Regularization: Intuition behind the math

20 Oct, 2025

Regularization in Machine Learning is talked about a lot, often indicating that it solves the high variance problem whilst also helping with feature selection. A model is said to have overfit some training data when the error on it is very low but the error on unseen data is very high. This is explained by the formula for variance.

σ^{2} = \frac{1}{N} \sum_{i = 1}^{N} (x_{i} - μ)^{2}

This tells us that, if for some dataset the variance is high, then on average the individual data points are further away from the mean value.

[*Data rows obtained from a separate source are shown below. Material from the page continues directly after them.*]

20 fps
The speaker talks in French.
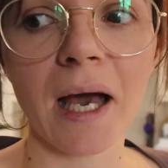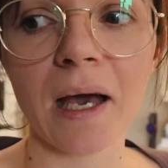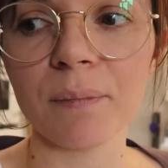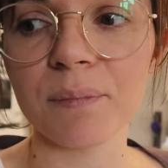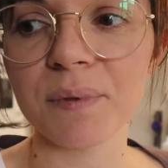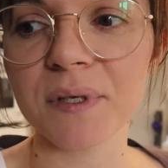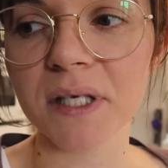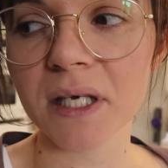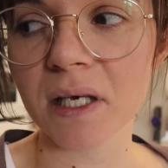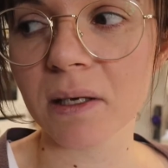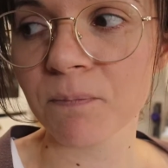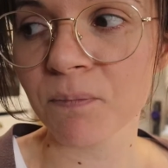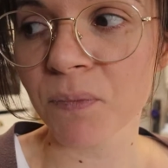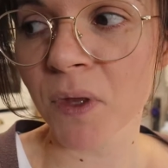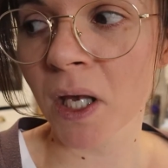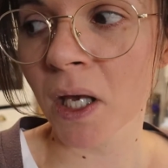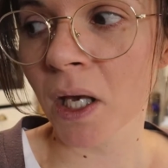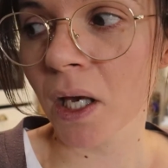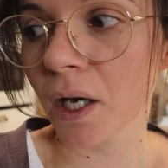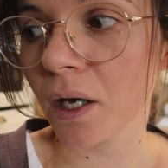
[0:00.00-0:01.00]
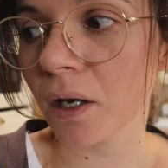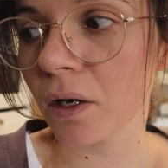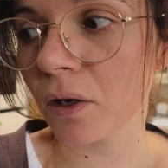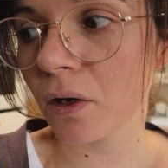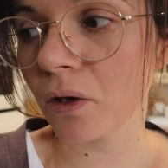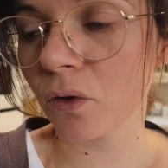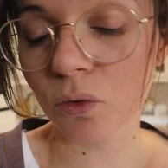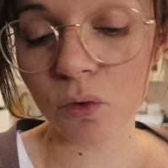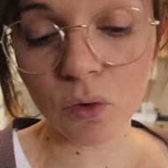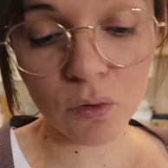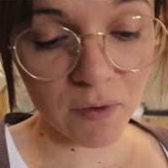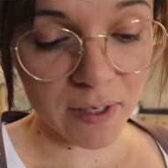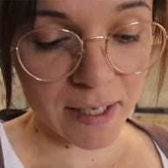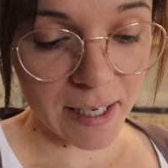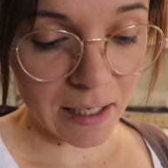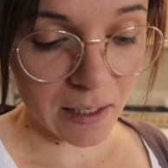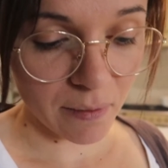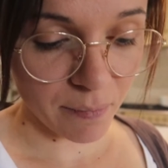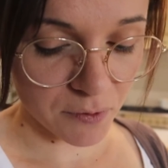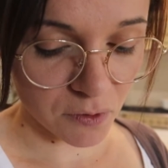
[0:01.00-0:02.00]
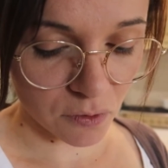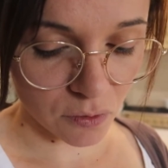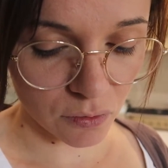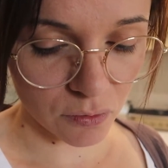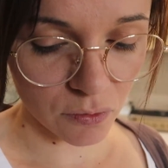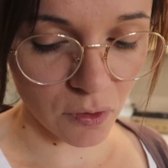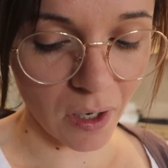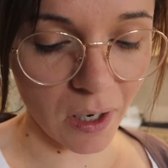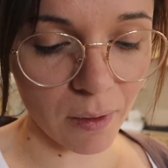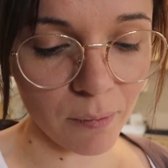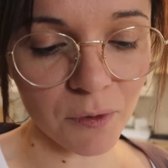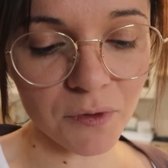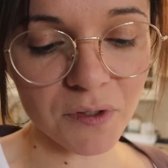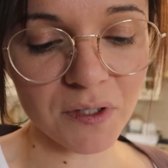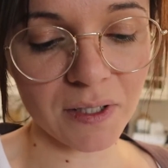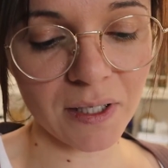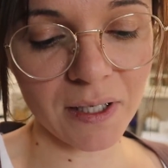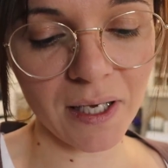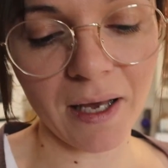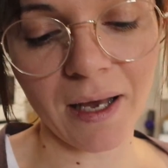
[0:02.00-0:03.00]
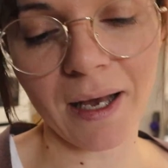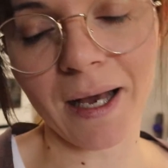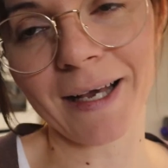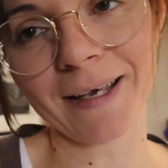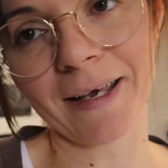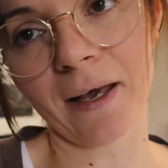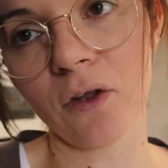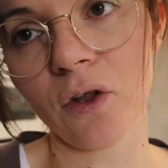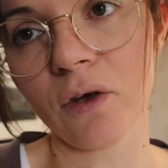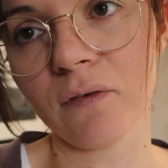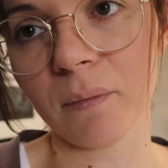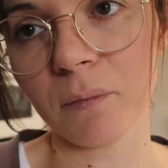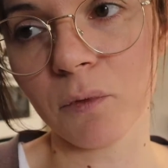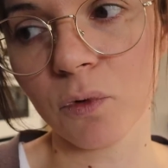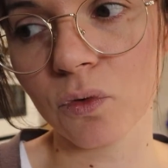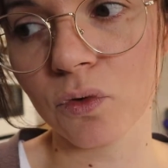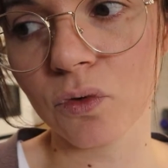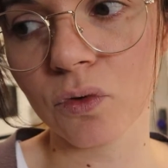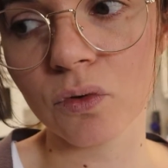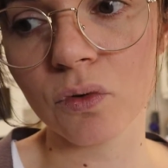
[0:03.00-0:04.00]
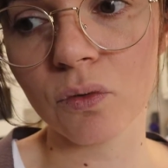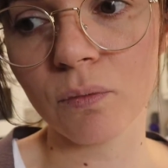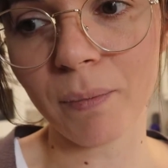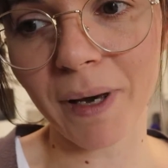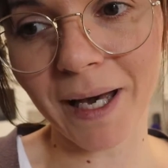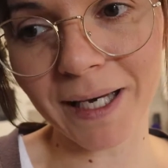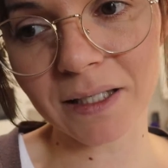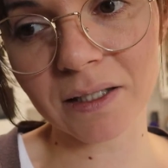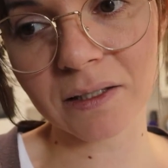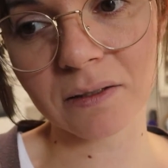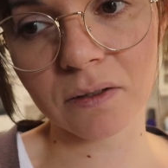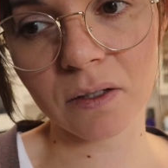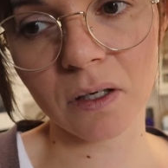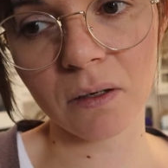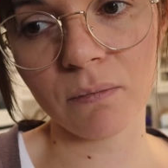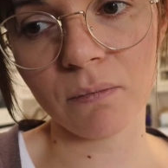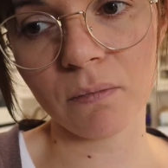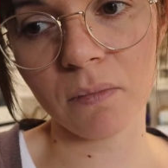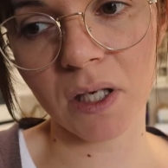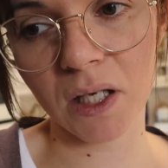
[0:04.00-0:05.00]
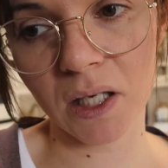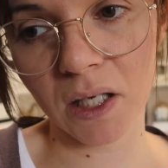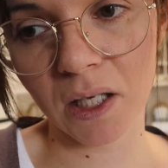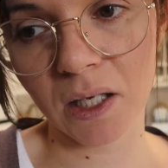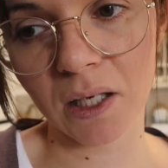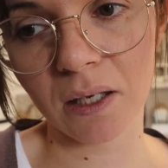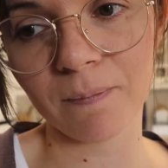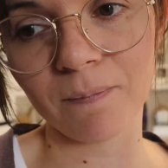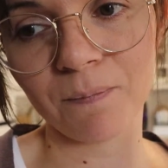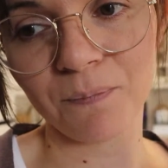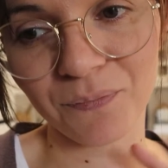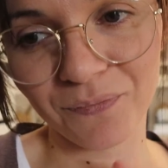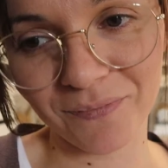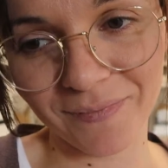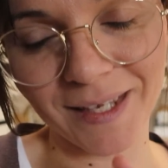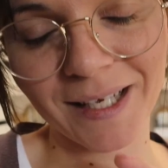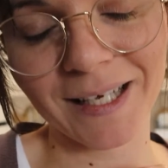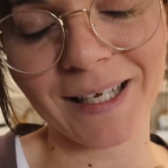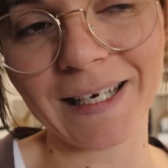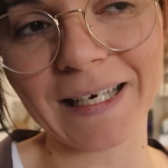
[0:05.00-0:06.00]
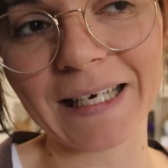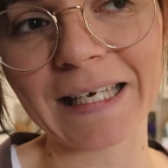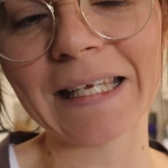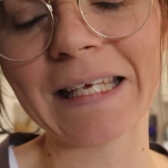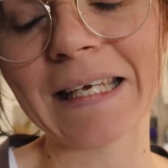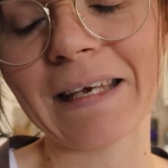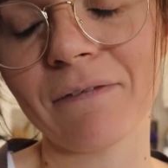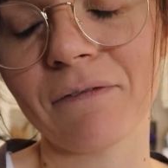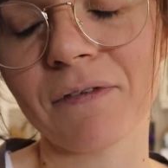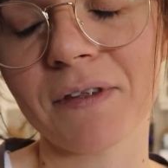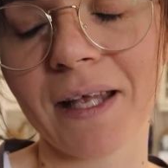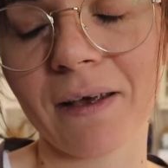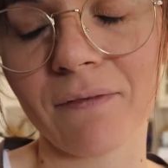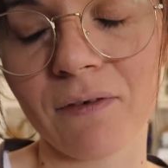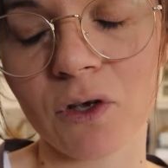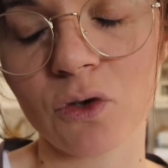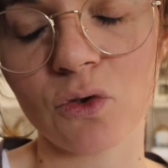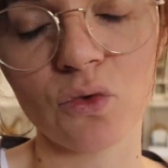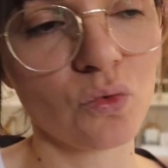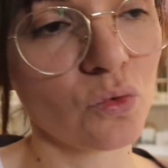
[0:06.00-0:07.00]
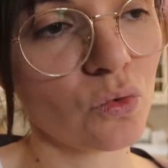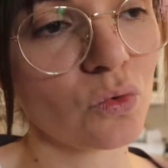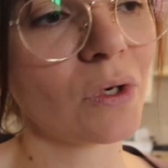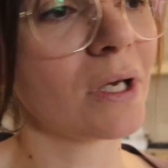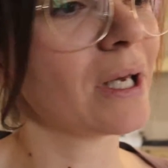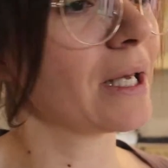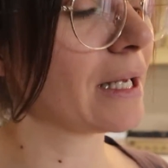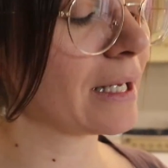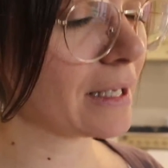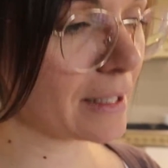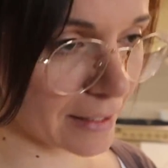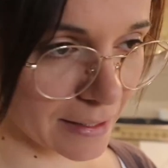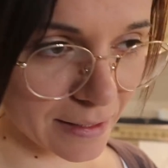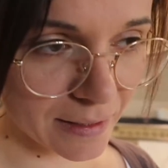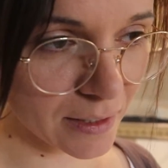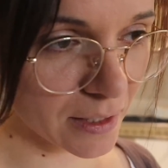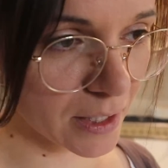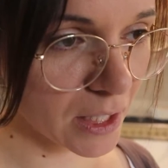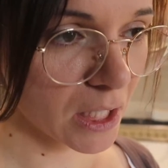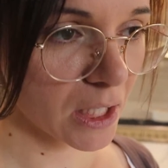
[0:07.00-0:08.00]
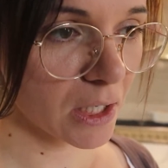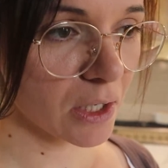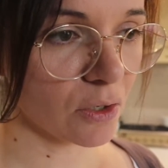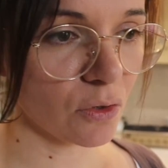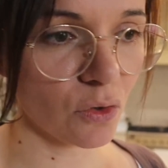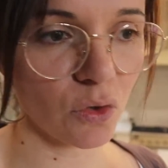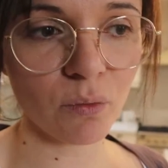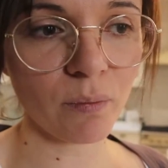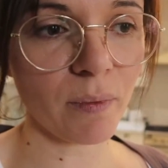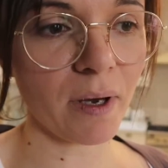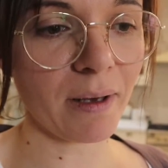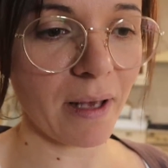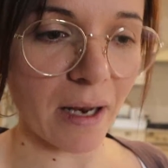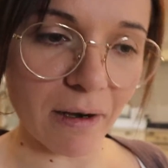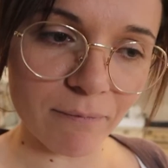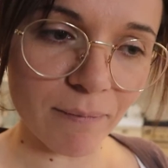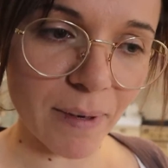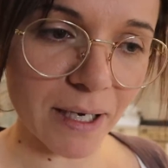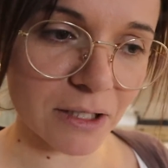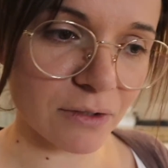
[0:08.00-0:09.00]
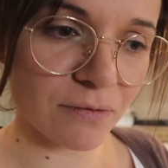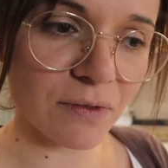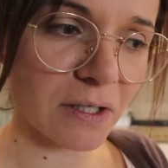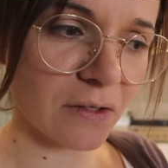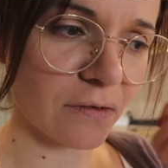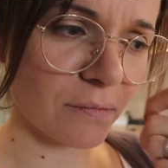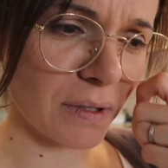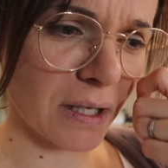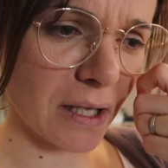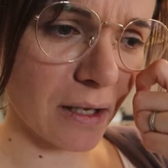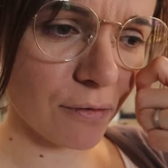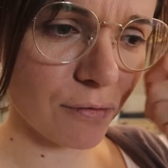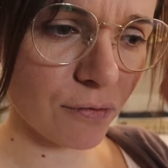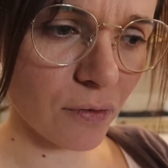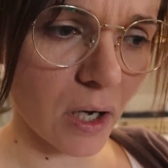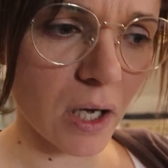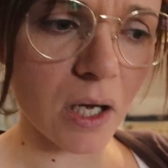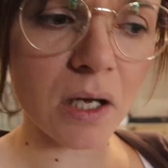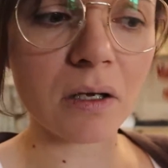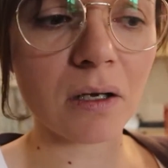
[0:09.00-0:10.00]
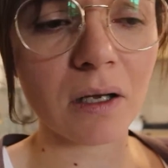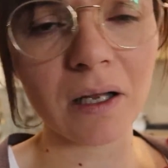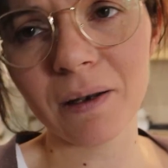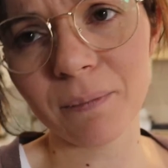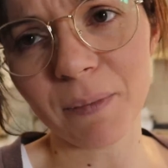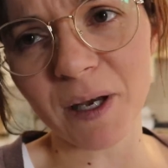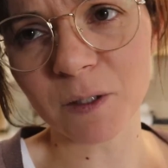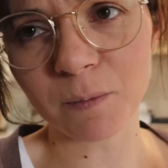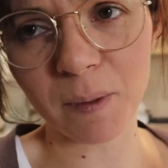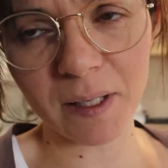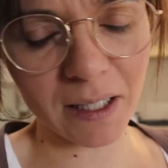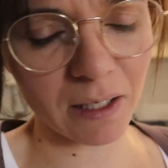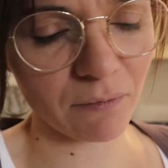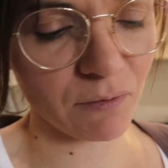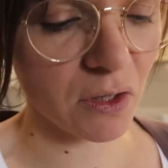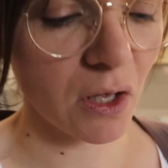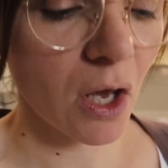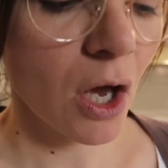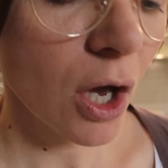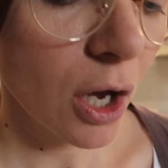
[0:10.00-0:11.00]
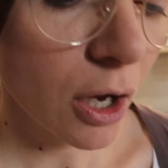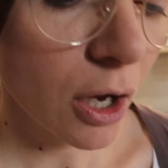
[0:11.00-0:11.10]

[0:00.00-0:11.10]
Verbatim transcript: à pied. Euh, donc on va y aller parce que normalement c'est à un quart d'heure, un minutes de marche, mais Lily est avec nous et Lily, elle marche vite mais des fois euh, elle marche pas très vite.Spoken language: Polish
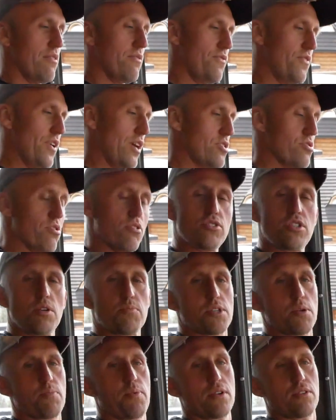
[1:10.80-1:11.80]
w
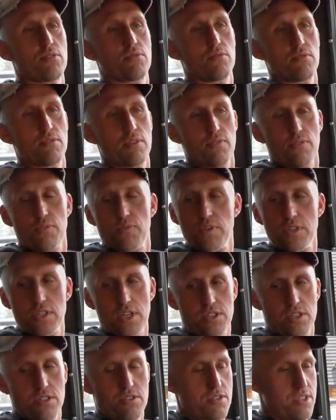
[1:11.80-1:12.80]
większości przypadków i
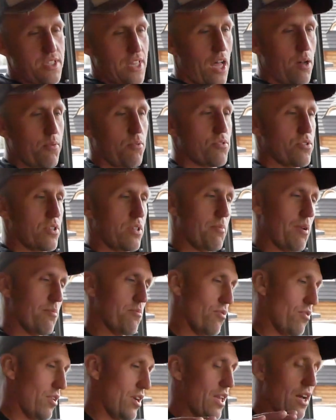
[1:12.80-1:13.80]
rzeczy zostało, czyli
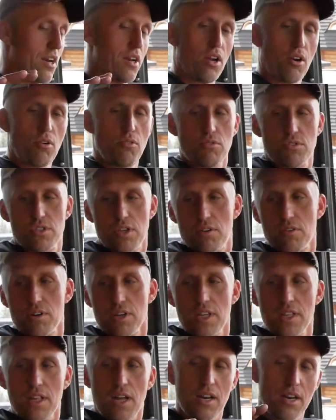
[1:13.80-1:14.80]
mamy oryginalne klucze,
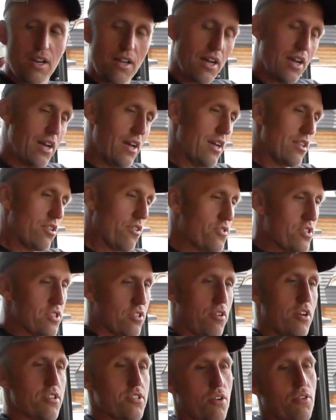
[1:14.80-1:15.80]
oryginalne, no
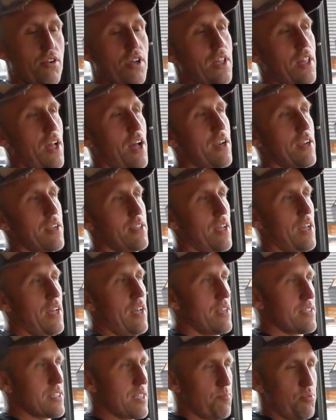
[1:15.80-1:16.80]
wszystko jest oryginalne.
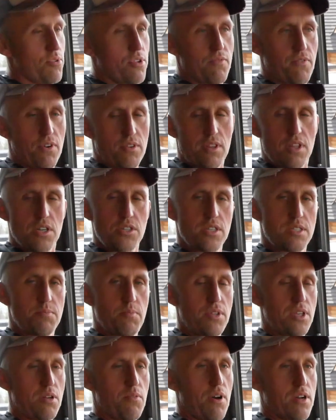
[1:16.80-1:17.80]
Zabudowa o tyle się
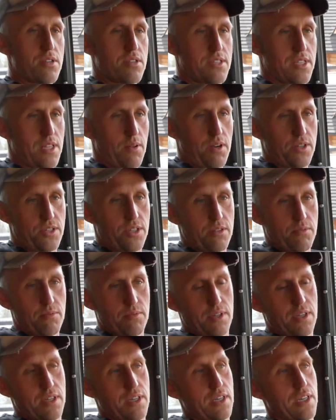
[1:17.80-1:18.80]
zmieniła, że stała
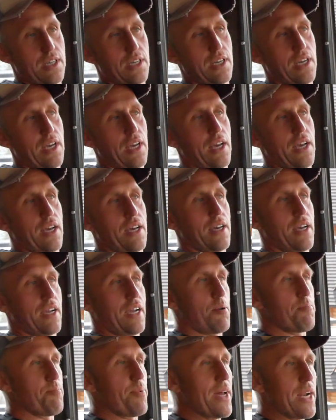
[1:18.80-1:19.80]
się e, e,
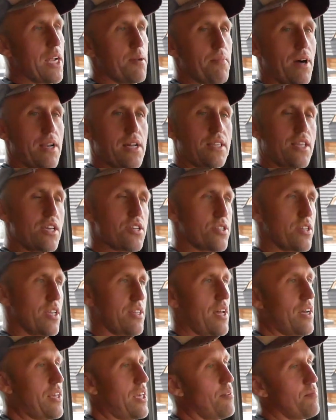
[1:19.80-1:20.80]
kamperem, ale też
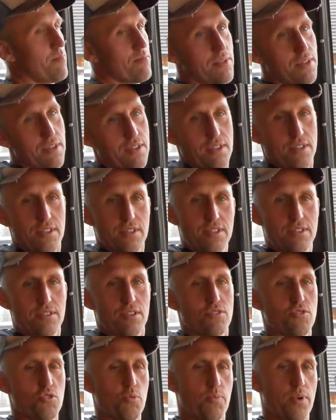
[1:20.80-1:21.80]
nie takim
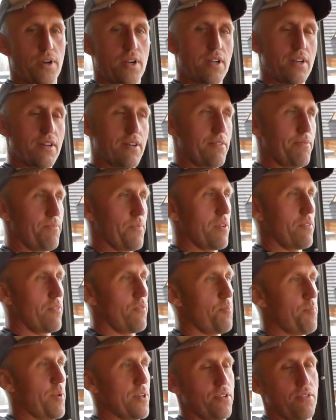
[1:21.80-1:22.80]
z super
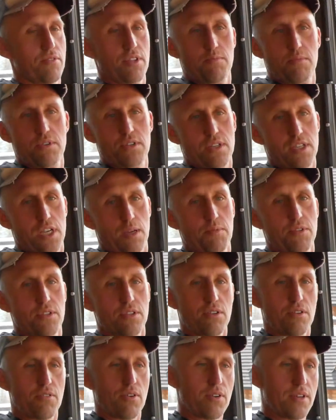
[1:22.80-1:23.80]
wypasionymi rzeczami,
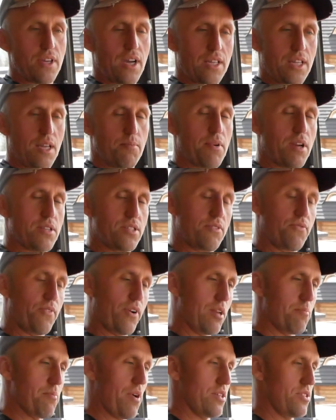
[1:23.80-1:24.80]
tylko jak najbardziej w
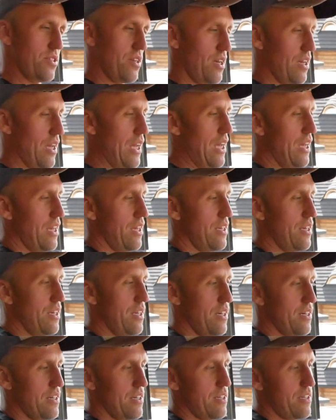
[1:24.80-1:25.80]
klimacie
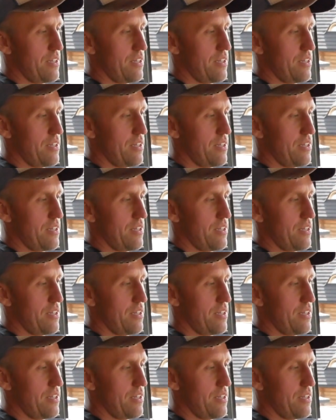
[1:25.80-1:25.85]
i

If we were to extend similar thinking to model fitting, a model having high variance means, on average, the individual predictions are further away from the mean prediction.

Variance (x) = 𝔼 [{(\hat{f} (x) - 𝔼 [\hat{f} (x)])}^{2}]

How can we have multiple predictions? We take our model and fit it to datasets randomly sampled from the original dataset. Intuitively, when models overfit their datasets, the spread of predictions is higher.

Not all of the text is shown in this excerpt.